Bem! Voltando a Tia Rosa..., a nossa anfitriã preparou uma mesa de iguarias inesquecíveis para acender os estímulos das redes de neurônios gustativos dos nossos cérebros, dentre todas as delícias, o figo em calda e o cristalizado, encontra uma gavetinha na memória para acomodar a doçura de cada um na lembrança.

Minha tia fazia a colheita dos frutos na figueira plantada no seu quintal, após, um processo de horas de trabalho na limpeza dos pelos, da retirada do leite dos figos verdes, horas de molho em substância salina, lavados..., para somente, depois de todo o processo ir a um tacho de cobre no fogão a lenha.

Dia destes encontrei com a filha da tia Rosa num destes encontros tristes levadas que fomos ao velório de minha tia Vally no cemitério em Santa Bárbara..., conversa vai e vem, contei para ela das minhas impressões sobre o figo da sua mãe.
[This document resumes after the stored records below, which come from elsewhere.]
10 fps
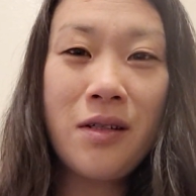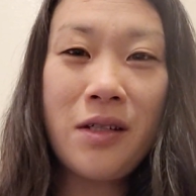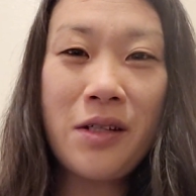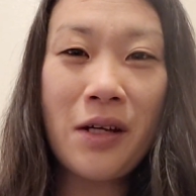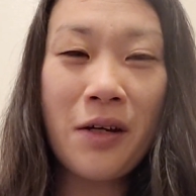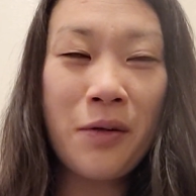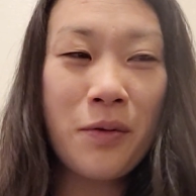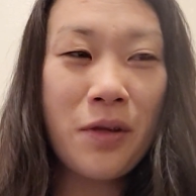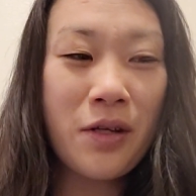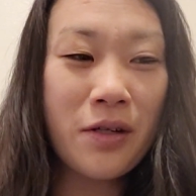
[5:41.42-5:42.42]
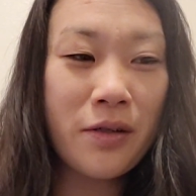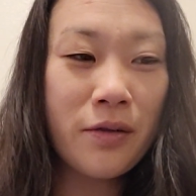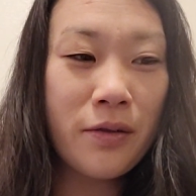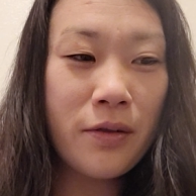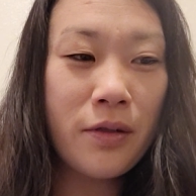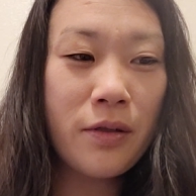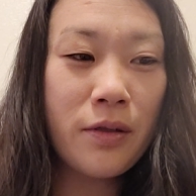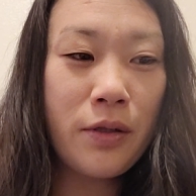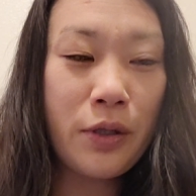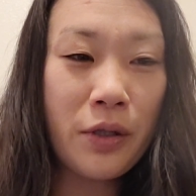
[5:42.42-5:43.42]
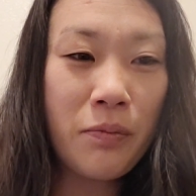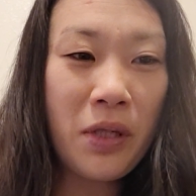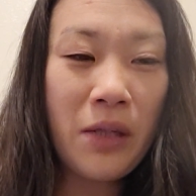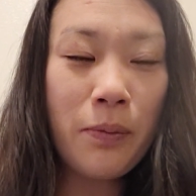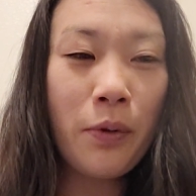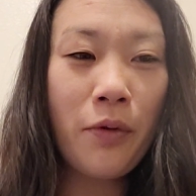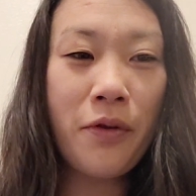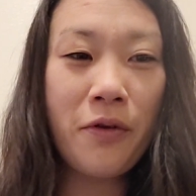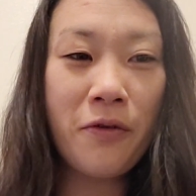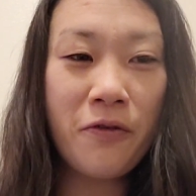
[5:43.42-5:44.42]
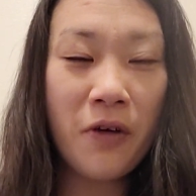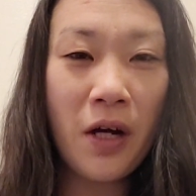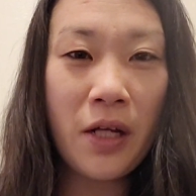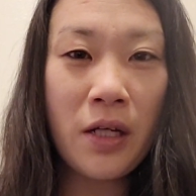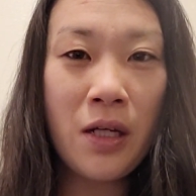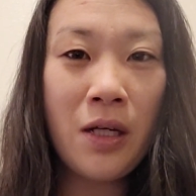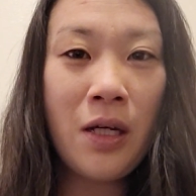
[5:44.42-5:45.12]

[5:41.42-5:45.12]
You know, they're good people, they're fun.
Espanto! Maria Luiza conta que levou a figueira para a sua chácara numa grande odisséia para salvar á arvore. Passados dezoito anos, ela esta mais viva do que nunca dando frutos. Dia destes, ela apareceu aqui em casa numa visita rápida e nos trouxe figos cristalizados e para agradecê-la escrevi no facebook:

“Querida e mais que amada prima: fiquei muito triste em não estar aqui em casa para abraçá-la, para agradecer a riqueza de presente que nos trouxe... tão delicioso tal qual o da sua mãe, a minha querida tia Rosa. Gosto de infância..., tão feliz. Vou guardar a minha parte para saborear aos poucos. Obrigada.Um beijo em todos da família.”

Neste momento em memória a tia Rosa e a todas as nossas tias estou comendo o último figo presenteado por minha prima Maria Luiza em homenagens a todas as “Babettes”, que passaram e passam fazendo a festa do nosso apetite memorial gastronômico, inclusive a da minha prima herdeira dos dons da sua mãe, uma culinarista de “mão cheia”!